I’m not talking about avoiding games because I’m afraid of how long it would take to compete against the lowest percentile of the game.
That point is with respect to the highest percentile [e.g., people who are multi-r1, multi-glad, duelists, etc., are in most (if not just about all) cases people who have been pvping in wow anywhere from several years to nearly two decades, so outside of the rare exception of X player being a prodigy, you are generally safe to assume that it would take the same (if not more) time to reach those levels (probably more time tbh since the game has become increasingly more complex over the years due to macros, addons, button bloat, etc.)].
Call it what you want, but I’m pretty confident that others feel the same way [e.g., the reward(s) to be obtained through committing years-decades of time and effort towards wow pvp (or other largely complicated games like LoL, Smite, etc.), are just not worth it in the majority of cases]; [e.g., in most cases, X player would rather jump into a new or relatively new game (also one that is actually popular/thriving) so that they don’t feel so far behind in terms of knowledge/experience/etc., not a roughly 20 year old game that will require you to get destroyed for years on end before you can even think about becoming good enough to compete with the “big” boys/girls].
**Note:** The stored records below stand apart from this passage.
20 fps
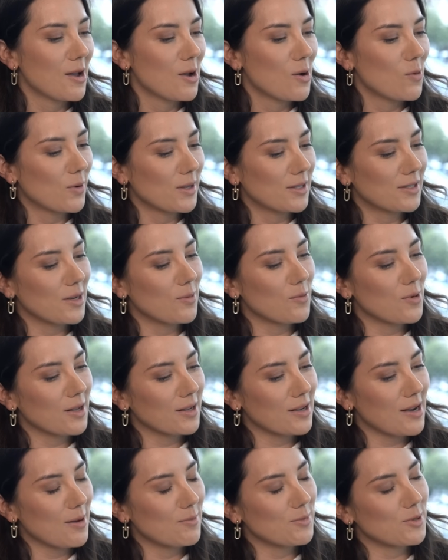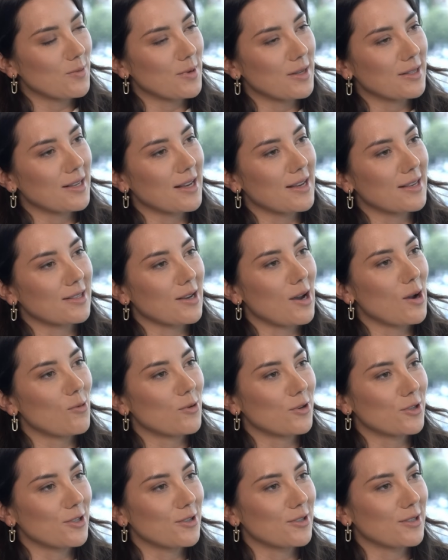when someone comes to me and says, I
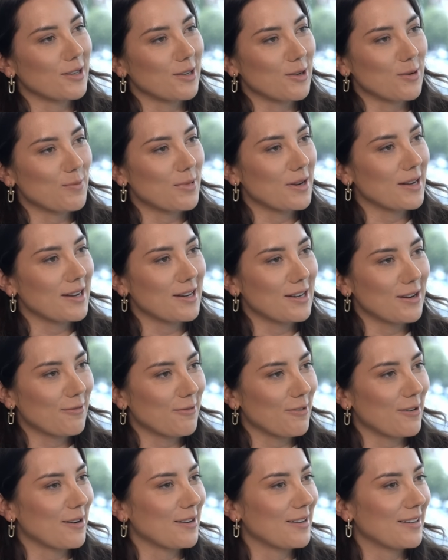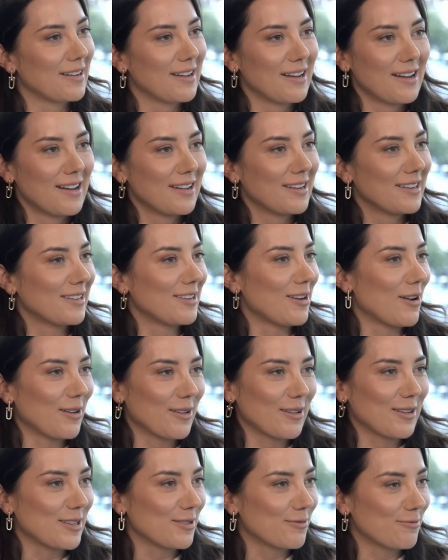want to do something completely different, you know,
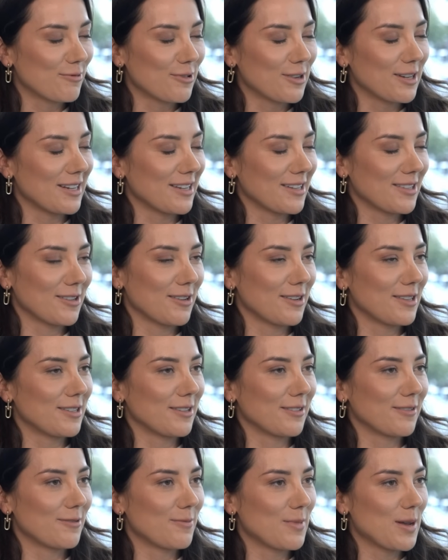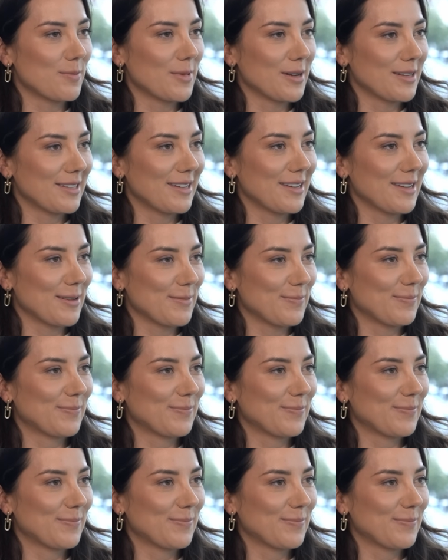it's really exciting for me and my team.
I’m sure that there is a subset of players that are so casual that they are content with playing and losing the majority of their games, but that isn’t (and wouldn’t) be what I call a fun time [e.g., I wouldn’t touch fortnite with building with a 10-ft pole, because I feel that I would need a PHD in strategically induced seizures to ever win more than 1 out of every 500 games]; [e.g., trying to think about wow pvp as a new player, the idea that I need to install 5-10 third party addons/weak auras, memorize and learn 50-100+ keybindings, catch up on years of class/spec/ability game knowledge, get dunked on for who knows how long in the process so that maybe by the next expansion I am good enough to get a skill-based reward, etc. would be daunting to the point of just thinking “yeah, my time is worth more than that, no thank you”].
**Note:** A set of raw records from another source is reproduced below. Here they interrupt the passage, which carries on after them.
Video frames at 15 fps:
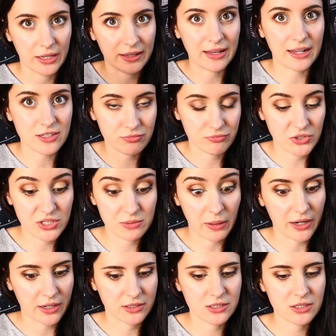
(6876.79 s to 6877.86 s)
Like, that's
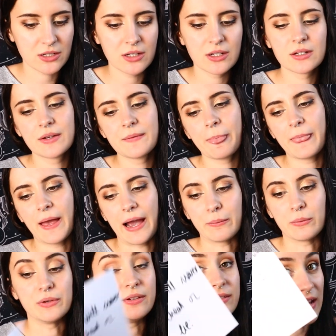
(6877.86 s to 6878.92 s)
respect. I
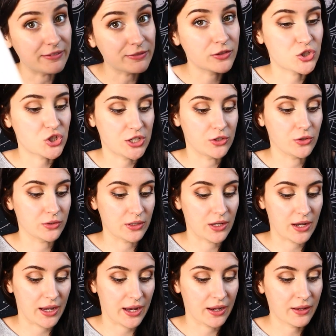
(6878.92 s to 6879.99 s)
will never cheat or
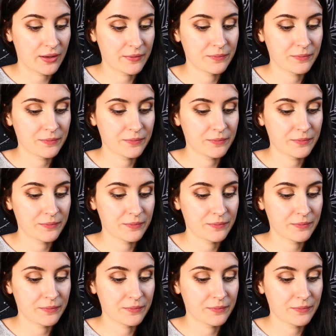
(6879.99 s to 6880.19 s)
lie.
The bottom line is that the rewards/outcome need(s) to justify the time/effort required.
Maybe an easier to understand irl example:
I wouldn’t want to spend 8-12 years in school + acquire X amounts of debt if the endgame from that wasn’t me making significantly more $$$ than the majority of those that don’t.
That’s not a psychological blunder. That’s just psychology, and exceptions don’t disprove the rule [e.g., while I’m sure some people become Proctologists because they have a sincere desire to help people, so much in fact that they donate most of their earnings to charity, this isn’t going to be the case for the majority of people (most are only going to be willing to endure 8-12 years of school + acquire X amounts of debt because they can make significantly more $$$ than other people after it’s all said and done)].
What is the end game after committing years to learning and catching up in wow pvp? An 1800 transmog, a mediocre weapon enchant, a glad mount, a minimum wage salary upfront if you win Blizzcon? It certainly isn’t going to be anything that really elevates your status in life, at least not until Blizzard makes prize pools big enough for the players to live on.